Alongside the likes of Britain, France, Germany, China and the US, are Turkey, Argentina, South Africa, Indonesia Saudi Arabia and others.

It is a larger and more significant meeting than the G8, which occurred earlier this year, not least as Russia is currently suspended from the G8 over its intervention in Crimea.

Between them, the membership accounts for 85 per cent of the world’s GDP and two thirds of its population.

When it was first established, in Berlin in 1999, it was for finance ministers and central bank governors.

But the collapse of Lehman Brothers in 2008 was deemed severe enough for leaders to attend themselves. Now, they always do.

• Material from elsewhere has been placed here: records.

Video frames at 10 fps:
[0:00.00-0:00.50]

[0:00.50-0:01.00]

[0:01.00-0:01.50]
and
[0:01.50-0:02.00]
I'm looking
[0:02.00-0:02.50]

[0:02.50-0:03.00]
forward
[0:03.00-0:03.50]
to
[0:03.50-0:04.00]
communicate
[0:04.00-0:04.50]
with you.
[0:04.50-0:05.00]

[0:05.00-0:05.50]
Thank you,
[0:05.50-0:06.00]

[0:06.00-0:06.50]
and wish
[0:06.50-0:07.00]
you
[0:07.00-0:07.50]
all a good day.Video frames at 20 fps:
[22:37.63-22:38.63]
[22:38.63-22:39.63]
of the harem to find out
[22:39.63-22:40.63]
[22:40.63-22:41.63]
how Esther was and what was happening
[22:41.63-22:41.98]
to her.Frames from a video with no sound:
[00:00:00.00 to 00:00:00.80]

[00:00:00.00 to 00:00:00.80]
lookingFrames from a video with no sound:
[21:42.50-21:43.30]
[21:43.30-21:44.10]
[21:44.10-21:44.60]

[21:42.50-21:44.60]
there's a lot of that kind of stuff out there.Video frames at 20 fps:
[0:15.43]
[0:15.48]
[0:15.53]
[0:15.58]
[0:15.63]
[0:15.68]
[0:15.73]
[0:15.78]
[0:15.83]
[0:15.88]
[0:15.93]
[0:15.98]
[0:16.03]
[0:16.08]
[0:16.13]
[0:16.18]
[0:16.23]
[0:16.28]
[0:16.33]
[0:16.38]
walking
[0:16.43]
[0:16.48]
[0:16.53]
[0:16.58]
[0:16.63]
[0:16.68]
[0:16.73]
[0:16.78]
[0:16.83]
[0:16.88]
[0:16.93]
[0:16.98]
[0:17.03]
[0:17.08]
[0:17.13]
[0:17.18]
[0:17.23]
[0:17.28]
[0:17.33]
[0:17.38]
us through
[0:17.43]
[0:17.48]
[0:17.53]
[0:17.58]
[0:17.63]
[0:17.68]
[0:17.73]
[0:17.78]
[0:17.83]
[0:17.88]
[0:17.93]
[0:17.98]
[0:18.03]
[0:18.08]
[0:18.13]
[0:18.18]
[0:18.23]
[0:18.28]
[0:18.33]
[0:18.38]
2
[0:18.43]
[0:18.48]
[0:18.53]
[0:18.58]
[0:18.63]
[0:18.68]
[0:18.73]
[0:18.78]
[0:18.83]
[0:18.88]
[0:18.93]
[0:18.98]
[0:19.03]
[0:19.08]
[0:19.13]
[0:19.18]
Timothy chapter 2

What’s on the agenda this time?

The G20 take place in Hamburg, Germany this Friday and Saturday. The summit was always likely to have been dominated by climate change, but will be even moreso since Donald Trump removed the United States from the Paris Agreement. It will also be the first public meeting between Donald Trump and Vladimir Putin since Trump became President.

There are likely to be testy public photocalls and private meetings between Trump and German Chancellor Angela Merkel too, after Ms Merkel said the US “could no longer be relied upon” after Trump’s withdrawal from the Paris Agreement.

Ms Merkel has said she will make climate change, free trade and the management of mass migration the major themes of the summit, setting her, and potentially the whole of the EU up for a major clash with President Trump. On climate change the two are poles apart. On free trade Trump’s economic nationalism is distinctly distant from the European position. On mass migration, Merkel has welcomed more than a million migrants to Germany, primarily from Isis warzones, while in the US, Trump has sought to impose a ban on all Muslim immigration.

So what actually happens?

Bilaterals between major countries are arguably more significant than the set piece events. There are no formal votes on any issues. Events tend to be dominated by the political man of the hour. In 2009, when the G20 came to London, Gordon Brown steered a secured an agreement over a more than one trillion dollar injection of stimulus into the global economy. Barack Obama regularly bent the G20 to his will over climate change. This time, it may be up to Angela Merkel and Emmanuel Macron to do the same.